Либби нервно провела рукой по волосам. Вот же принесло не вовремя!
– Забыла свой мобильник, – объяснила она, чмокнув Элайну в щеку. – Пришлось вернуться.
– Добрый день, Лофтон, – поднялась с места Либби.
От напряжения полные губы Лофтон тонко сжались.
– Привет, Либби! Что привело к нам опять? Желаешь еще пофотографировать?
– Мне надо было поговорить с Элайной.
– В самом деле? – искривила губы Лофтон.
Элайна вздохнула.
– Либби нашла письмо, что написала ей Оливия, когда она только родилась.
– С чего это Оливия вдруг стала писать Либби? – И, еще даже не успев закончить предложение, помотала головой. – А-а, понимаю.
– Что ты понимаешь? – спросила Элайна.
Лофтон стиснула ладони в замок.
– Я не желала бы вести этот разговор в ее присутствии.
– Можешь и не вести. – Либби очень хотелось избавить Элайну от лишней напряженности, но ее единоутробная сестра слишком давила на нервы. – У тебя явно проблемы по части общения со мной.

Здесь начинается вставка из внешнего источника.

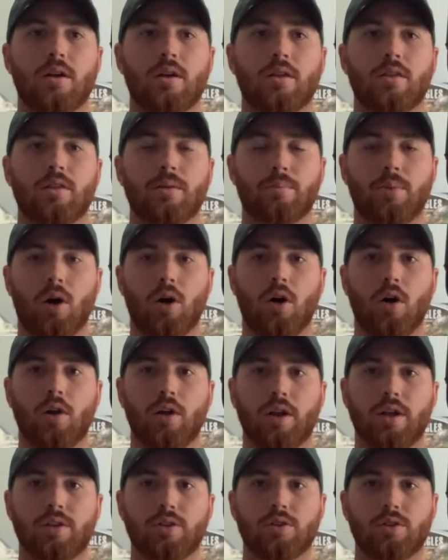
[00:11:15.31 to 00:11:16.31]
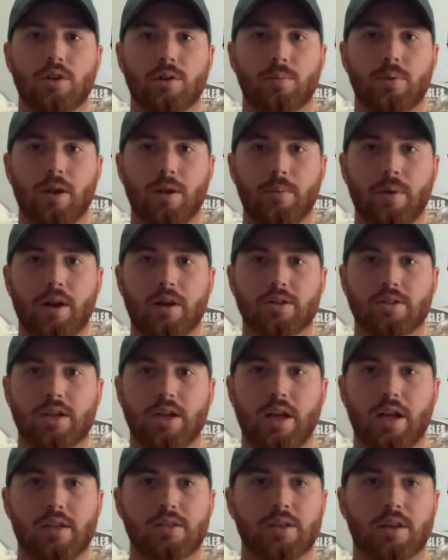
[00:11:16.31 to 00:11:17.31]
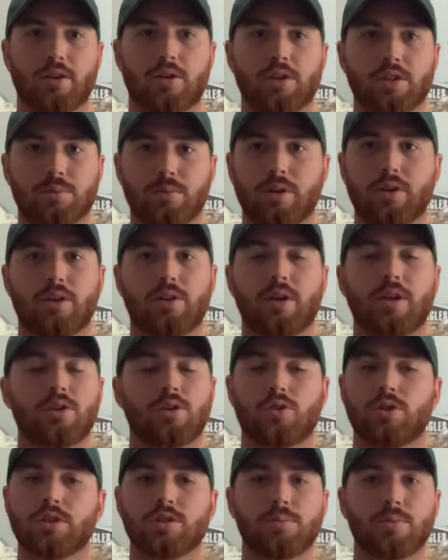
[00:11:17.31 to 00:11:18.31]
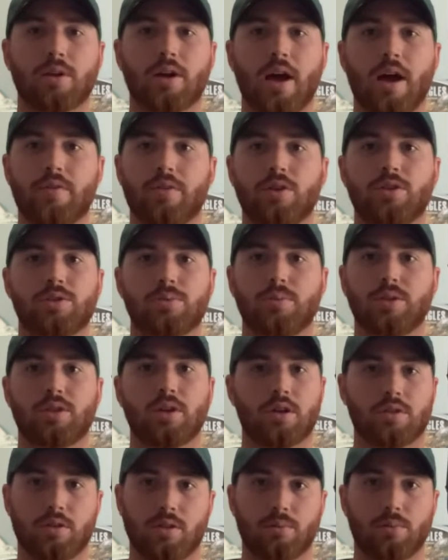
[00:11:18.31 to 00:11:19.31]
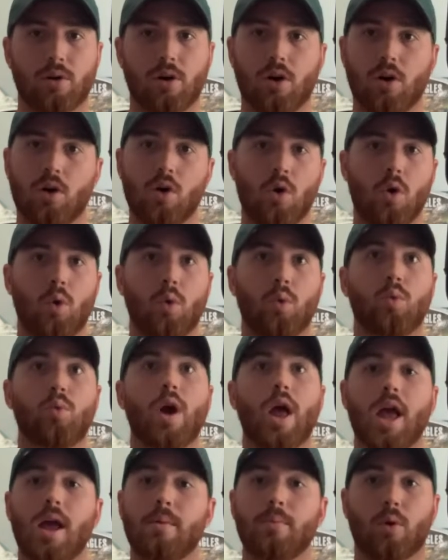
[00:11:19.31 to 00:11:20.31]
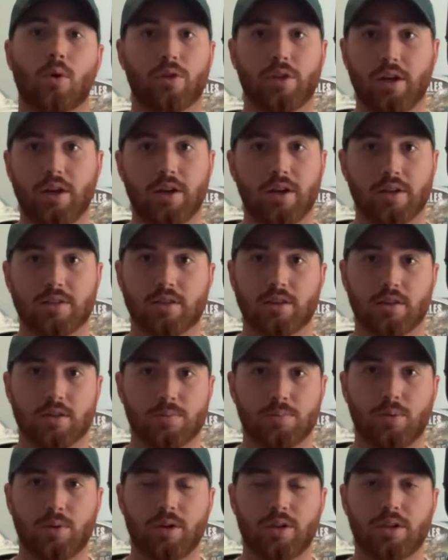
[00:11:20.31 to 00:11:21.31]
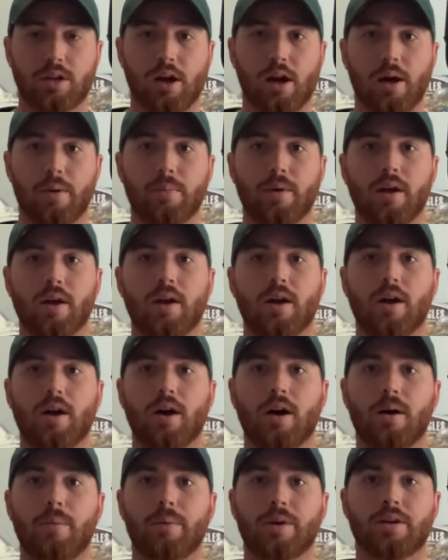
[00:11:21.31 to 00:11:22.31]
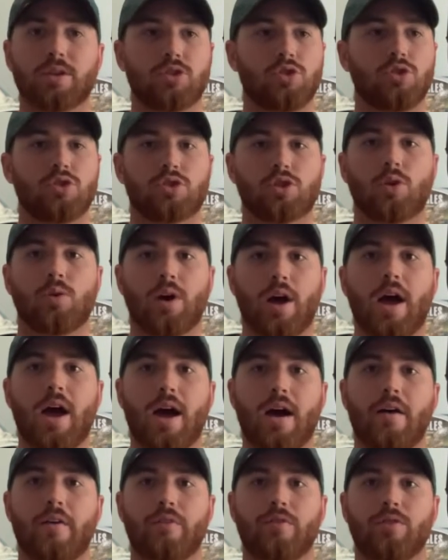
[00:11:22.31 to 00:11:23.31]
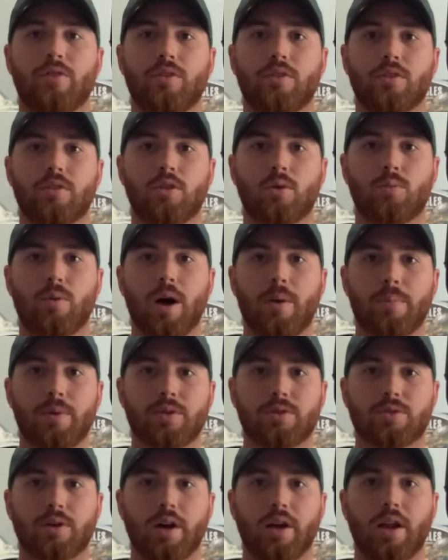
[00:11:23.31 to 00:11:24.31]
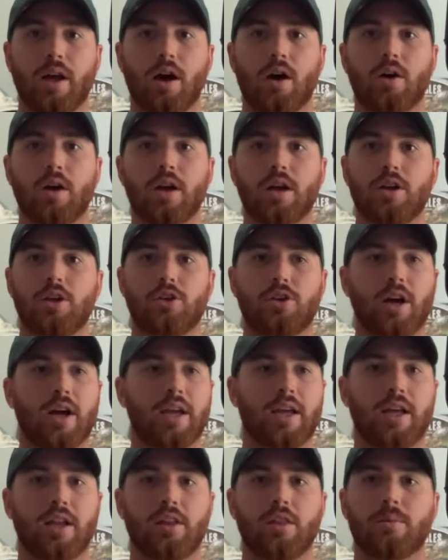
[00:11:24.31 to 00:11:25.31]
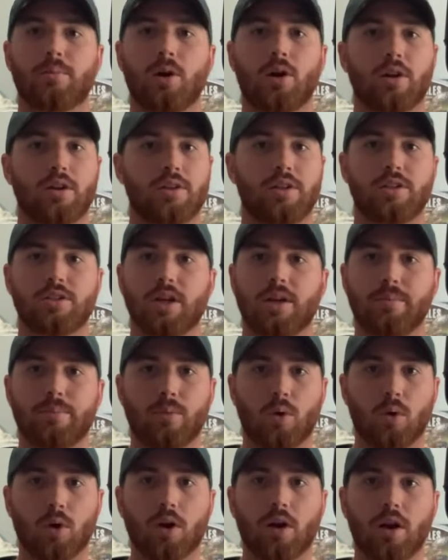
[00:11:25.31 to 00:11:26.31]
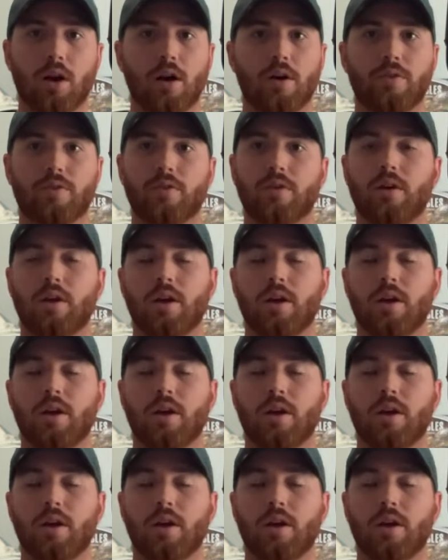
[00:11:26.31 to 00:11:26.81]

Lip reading: ball into their playmakers' hands like Christian McCaffrey should be touching the ball way more than he does at this point in time because you just don't have the weapons right now. You're not getting the ball to DJ Moore enough.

– Я тебя не знаю, – пожала плечами Лофтон. – И никто из нас, по сути, тебя не знает.
– Что это значит? – спросила Либби.
– Ничего не значит, – отмахнулась Лофтон. – К тому же мне совсем не хочется расстраивать маму.
– То есть ты все поняла. И ты знаешь, кто я такая.
– Точно я, конечно же, не знаю. Но когда я увидела, как с тобой общается мама… Она очень нервничала – а моя мама, знаешь ли, никогда не нервничает. И папа с тобой был прямо суперобходителен. Никогда еще не чувствовала от него таких флюидов. И наконец – бог мой! – ты же просто вылитая Оливия!
– Почему ты вообще это заподозрила? – удивленно спросила Элайна, искренне потрясенная услышанным.
– Когда мне понадобилось получить паспорт, я хорошенько изучила свое свидетельство о рождении. И там я указывалась как второй ребенок.
Элайна прикрыла веки.
– Мне следовало обо всем тебе сказать.
– Да уж, это точно, – отозвалась Лофтон.
– А кто еще, кроме нас троих, в курсе? – спросила Либби.
– Об этом знают Маргарет и Тед, – ответила Элайна. – Но, кроме них, больше никто.